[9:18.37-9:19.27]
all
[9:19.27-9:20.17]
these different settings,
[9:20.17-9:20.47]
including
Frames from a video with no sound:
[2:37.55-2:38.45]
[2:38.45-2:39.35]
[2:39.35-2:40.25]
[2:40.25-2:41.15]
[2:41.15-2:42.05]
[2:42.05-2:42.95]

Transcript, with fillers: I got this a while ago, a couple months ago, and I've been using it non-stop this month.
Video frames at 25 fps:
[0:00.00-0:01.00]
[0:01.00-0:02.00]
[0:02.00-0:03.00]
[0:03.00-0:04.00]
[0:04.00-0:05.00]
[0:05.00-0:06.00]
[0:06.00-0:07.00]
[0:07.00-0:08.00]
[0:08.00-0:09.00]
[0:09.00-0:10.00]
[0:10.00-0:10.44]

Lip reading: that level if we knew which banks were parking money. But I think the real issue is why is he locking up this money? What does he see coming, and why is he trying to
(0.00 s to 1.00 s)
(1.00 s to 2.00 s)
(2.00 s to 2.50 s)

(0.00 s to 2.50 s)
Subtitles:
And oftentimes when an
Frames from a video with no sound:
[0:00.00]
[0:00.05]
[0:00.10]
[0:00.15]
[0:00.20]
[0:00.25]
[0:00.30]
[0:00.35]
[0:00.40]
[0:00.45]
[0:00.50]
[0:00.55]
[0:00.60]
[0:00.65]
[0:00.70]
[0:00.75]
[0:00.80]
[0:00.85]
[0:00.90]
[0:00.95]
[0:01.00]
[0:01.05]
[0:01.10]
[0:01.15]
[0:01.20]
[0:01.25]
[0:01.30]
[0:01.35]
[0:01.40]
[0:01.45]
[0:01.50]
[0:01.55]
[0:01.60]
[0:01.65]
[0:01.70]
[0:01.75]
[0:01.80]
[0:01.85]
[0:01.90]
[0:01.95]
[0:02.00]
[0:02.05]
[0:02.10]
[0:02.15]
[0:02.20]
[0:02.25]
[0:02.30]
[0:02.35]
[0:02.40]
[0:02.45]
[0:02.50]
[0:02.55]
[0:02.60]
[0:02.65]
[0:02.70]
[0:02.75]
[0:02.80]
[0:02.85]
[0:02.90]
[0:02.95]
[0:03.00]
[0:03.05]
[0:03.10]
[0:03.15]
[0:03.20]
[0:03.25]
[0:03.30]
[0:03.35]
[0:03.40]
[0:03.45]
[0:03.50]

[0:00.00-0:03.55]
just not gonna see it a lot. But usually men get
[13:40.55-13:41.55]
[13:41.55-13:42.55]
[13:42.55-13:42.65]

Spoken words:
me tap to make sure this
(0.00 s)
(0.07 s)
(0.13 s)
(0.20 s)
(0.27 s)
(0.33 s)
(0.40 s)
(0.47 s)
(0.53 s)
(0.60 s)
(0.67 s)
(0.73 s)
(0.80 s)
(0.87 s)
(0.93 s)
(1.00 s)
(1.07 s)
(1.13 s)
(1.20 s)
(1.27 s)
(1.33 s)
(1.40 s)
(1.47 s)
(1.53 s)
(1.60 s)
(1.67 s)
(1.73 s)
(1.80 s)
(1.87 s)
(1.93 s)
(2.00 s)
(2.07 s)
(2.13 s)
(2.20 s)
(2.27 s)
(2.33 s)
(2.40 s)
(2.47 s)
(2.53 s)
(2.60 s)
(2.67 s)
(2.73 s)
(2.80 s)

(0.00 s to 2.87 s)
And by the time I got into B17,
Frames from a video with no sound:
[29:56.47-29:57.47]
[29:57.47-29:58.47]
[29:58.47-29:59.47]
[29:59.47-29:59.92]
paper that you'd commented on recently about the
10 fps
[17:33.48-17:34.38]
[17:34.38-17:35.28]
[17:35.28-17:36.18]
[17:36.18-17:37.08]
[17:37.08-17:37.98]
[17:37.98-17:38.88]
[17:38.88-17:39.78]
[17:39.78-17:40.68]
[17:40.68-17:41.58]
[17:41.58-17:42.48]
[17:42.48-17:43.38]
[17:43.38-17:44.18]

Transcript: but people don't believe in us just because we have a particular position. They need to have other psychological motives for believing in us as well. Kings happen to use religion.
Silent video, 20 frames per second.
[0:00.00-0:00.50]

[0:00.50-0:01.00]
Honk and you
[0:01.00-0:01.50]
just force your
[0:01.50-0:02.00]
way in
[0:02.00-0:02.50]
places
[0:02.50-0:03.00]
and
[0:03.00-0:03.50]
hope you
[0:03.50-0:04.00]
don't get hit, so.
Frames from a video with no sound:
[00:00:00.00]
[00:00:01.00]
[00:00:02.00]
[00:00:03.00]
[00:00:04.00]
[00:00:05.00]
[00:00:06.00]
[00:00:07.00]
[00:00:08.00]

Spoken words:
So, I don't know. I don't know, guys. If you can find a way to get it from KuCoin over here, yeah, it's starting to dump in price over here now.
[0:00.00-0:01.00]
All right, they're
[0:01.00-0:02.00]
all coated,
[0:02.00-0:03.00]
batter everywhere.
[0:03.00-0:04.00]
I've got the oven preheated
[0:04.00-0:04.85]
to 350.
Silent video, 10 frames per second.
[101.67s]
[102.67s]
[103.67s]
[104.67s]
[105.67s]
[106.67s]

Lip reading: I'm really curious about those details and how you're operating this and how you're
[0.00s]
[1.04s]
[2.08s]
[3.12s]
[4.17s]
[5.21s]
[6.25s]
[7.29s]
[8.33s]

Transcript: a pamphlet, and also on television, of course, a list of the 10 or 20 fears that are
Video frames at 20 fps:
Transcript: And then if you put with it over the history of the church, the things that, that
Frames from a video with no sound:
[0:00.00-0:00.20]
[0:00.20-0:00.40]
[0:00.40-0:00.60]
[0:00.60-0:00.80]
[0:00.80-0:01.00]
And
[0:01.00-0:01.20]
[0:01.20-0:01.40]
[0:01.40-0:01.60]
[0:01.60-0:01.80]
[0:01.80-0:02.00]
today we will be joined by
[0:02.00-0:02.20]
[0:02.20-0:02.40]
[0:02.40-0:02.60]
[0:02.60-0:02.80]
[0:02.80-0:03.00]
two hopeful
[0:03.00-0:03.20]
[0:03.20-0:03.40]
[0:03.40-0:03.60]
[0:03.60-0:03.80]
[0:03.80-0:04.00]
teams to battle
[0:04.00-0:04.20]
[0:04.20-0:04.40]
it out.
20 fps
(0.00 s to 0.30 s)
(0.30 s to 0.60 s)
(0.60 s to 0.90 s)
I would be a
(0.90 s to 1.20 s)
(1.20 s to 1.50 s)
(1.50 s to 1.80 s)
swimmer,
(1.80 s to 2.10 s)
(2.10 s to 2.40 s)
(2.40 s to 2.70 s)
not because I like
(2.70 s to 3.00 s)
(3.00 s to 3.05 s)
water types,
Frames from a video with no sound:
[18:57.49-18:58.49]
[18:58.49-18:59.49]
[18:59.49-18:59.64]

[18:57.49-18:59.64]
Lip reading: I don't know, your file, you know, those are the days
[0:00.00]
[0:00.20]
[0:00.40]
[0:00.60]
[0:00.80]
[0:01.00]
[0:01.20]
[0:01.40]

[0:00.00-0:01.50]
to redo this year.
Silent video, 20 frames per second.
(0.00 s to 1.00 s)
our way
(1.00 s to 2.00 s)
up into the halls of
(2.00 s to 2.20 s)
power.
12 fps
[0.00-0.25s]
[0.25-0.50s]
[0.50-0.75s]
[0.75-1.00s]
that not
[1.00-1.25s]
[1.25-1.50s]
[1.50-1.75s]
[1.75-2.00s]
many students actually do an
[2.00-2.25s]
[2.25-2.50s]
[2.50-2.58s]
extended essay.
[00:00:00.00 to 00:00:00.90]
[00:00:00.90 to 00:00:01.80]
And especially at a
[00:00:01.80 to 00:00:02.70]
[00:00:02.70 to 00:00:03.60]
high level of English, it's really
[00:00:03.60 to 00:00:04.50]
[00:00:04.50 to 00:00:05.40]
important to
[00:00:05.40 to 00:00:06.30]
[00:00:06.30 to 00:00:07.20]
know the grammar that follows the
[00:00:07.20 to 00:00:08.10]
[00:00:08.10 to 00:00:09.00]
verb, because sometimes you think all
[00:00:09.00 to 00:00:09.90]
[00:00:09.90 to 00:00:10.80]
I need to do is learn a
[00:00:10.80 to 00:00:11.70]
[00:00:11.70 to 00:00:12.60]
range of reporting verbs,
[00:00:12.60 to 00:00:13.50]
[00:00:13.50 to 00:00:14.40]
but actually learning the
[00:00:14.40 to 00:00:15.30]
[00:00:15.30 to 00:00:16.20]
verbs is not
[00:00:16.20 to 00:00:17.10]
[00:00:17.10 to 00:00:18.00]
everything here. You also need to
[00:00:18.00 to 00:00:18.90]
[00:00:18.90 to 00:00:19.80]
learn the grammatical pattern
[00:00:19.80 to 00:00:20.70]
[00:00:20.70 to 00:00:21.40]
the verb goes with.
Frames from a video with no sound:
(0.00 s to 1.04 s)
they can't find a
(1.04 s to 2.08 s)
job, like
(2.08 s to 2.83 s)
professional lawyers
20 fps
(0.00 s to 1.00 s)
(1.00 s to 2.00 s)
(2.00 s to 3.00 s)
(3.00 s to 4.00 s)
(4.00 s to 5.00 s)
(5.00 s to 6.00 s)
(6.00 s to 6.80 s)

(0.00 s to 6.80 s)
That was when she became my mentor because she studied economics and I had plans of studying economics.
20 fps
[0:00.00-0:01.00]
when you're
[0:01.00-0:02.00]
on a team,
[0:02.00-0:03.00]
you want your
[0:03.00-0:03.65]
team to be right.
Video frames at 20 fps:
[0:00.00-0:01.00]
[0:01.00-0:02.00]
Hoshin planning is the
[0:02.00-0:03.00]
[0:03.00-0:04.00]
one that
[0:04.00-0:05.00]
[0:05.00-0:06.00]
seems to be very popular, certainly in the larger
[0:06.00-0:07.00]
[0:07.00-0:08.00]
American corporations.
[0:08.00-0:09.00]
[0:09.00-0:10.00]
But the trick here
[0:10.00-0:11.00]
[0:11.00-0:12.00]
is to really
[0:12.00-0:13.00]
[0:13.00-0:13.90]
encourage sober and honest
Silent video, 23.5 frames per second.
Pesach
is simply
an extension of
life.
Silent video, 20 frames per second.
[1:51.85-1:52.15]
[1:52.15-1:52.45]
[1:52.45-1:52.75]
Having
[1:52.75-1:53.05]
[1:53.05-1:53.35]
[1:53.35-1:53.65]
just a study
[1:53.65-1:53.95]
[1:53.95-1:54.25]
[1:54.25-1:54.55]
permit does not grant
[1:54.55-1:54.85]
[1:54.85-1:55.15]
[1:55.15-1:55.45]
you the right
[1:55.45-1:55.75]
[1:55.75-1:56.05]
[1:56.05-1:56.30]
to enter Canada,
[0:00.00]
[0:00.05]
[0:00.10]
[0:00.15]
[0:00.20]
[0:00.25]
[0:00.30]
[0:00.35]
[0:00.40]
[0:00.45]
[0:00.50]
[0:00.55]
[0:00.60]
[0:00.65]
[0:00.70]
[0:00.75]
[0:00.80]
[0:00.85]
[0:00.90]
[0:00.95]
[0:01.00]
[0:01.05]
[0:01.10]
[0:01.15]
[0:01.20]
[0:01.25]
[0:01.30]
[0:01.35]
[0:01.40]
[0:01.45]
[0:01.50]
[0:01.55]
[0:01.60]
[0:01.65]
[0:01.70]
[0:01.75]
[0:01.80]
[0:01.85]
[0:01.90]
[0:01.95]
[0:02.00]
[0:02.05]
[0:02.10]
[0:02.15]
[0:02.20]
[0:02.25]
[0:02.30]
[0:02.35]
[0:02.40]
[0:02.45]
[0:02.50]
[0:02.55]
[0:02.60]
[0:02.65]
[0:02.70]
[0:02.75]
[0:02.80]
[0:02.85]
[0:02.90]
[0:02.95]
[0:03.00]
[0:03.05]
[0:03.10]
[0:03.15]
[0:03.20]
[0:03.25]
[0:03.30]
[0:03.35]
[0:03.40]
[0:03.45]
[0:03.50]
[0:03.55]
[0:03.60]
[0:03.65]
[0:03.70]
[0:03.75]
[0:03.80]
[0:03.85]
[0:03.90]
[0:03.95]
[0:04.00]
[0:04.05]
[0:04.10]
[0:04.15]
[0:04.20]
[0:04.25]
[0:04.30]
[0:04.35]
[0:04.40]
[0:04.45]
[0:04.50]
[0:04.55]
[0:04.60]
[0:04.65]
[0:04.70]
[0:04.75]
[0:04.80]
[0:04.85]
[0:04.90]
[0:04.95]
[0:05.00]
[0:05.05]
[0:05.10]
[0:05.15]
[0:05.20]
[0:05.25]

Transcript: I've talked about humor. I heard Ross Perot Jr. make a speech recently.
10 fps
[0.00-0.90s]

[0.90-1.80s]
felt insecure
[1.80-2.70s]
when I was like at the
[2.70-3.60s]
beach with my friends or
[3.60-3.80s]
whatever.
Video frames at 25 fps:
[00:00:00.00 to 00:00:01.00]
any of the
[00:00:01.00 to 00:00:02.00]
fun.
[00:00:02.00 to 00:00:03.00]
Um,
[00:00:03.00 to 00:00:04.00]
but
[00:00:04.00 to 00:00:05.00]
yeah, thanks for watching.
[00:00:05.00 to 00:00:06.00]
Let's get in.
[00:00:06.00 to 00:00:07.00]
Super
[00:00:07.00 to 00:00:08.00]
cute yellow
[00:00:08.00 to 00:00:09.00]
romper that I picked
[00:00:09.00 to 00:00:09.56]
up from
───
ABOUT THIS TASK: All lines of the data that hold "Transcript" need to be copied.

EXPECTED ANSWER:
Transcript, with fillers: I got this a while ago, a couple months ago, and I've been using it non-stop this month.
Transcript: but people don't believe in us just because we have a particular position. They need to have other psychological motives for believing in us as well. Kings happen to use religion.
Transcript: a pamphlet, and also on television, of course, a list of the 10 or 20 fears that are
Transcript: And then if you put with it over the history of the church, the things that, that
Transcript: I've talked about humor. I heard Ross Perot Jr. make a speech recently.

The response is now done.